Items from a data source:
<<<<
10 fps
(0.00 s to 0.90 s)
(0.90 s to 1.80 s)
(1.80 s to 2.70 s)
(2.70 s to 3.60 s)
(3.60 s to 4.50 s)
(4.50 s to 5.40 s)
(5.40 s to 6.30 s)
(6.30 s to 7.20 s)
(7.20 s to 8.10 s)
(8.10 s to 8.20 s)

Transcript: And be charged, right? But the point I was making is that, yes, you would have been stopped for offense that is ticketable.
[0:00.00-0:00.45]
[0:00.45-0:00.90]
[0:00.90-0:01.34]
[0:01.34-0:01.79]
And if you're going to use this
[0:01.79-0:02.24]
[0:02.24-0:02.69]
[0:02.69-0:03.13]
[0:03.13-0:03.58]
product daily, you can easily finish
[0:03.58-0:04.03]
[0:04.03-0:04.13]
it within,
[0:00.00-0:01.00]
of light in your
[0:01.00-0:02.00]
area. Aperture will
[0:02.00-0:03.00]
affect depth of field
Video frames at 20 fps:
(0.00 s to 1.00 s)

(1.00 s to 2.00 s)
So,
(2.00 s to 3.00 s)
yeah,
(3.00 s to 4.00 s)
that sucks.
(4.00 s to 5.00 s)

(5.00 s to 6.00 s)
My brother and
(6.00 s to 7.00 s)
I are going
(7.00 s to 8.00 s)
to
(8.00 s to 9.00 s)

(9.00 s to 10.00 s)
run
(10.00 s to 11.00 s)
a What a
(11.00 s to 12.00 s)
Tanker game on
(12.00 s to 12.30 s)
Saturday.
>>>>
| Problem requirements |
Return each line of the records above exactly as it reads.

| Solution to this problem |
10 fps
(0.00 s to 0.90 s)
(0.90 s to 1.80 s)
(1.80 s to 2.70 s)
(2.70 s to 3.60 s)
(3.60 s to 4.50 s)
(4.50 s to 5.40 s)
(5.40 s to 6.30 s)
(6.30 s to 7.20 s)
(7.20 s to 8.10 s)
(8.10 s to 8.20 s)

Transcript: And be charged, right? But the point I was making is that, yes, you would have been stopped for offense that is ticketable.
[0:00.00-0:00.45]
[0:00.45-0:00.90]
[0:00.90-0:01.34]
[0:01.34-0:01.79]
And if you're going to use this
[0:01.79-0:02.24]
[0:02.24-0:02.69]
[0:02.69-0:03.13]
[0:03.13-0:03.58]
product daily, you can easily finish
[0:03.58-0:04.03]
[0:04.03-0:04.13]
it within,
[0:00.00-0:01.00]
of light in your
[0:01.00-0:02.00]
area. Aperture will
[0:02.00-0:03.00]
affect depth of field
Video frames at 20 fps:
(0.00 s to 1.00 s)

(1.00 s to 2.00 s)
So,
(2.00 s to 3.00 s)
yeah,
(3.00 s to 4.00 s)
that sucks.
(4.00 s to 5.00 s)

(5.00 s to 6.00 s)
My brother and
(6.00 s to 7.00 s)
I are going
(7.00 s to 8.00 s)
to
(8.00 s to 9.00 s)

(9.00 s to 10.00 s)
run
(10.00 s to 11.00 s)
a What a
(11.00 s to 12.00 s)
Tanker game on
(12.00 s to 12.30 s)
Saturday.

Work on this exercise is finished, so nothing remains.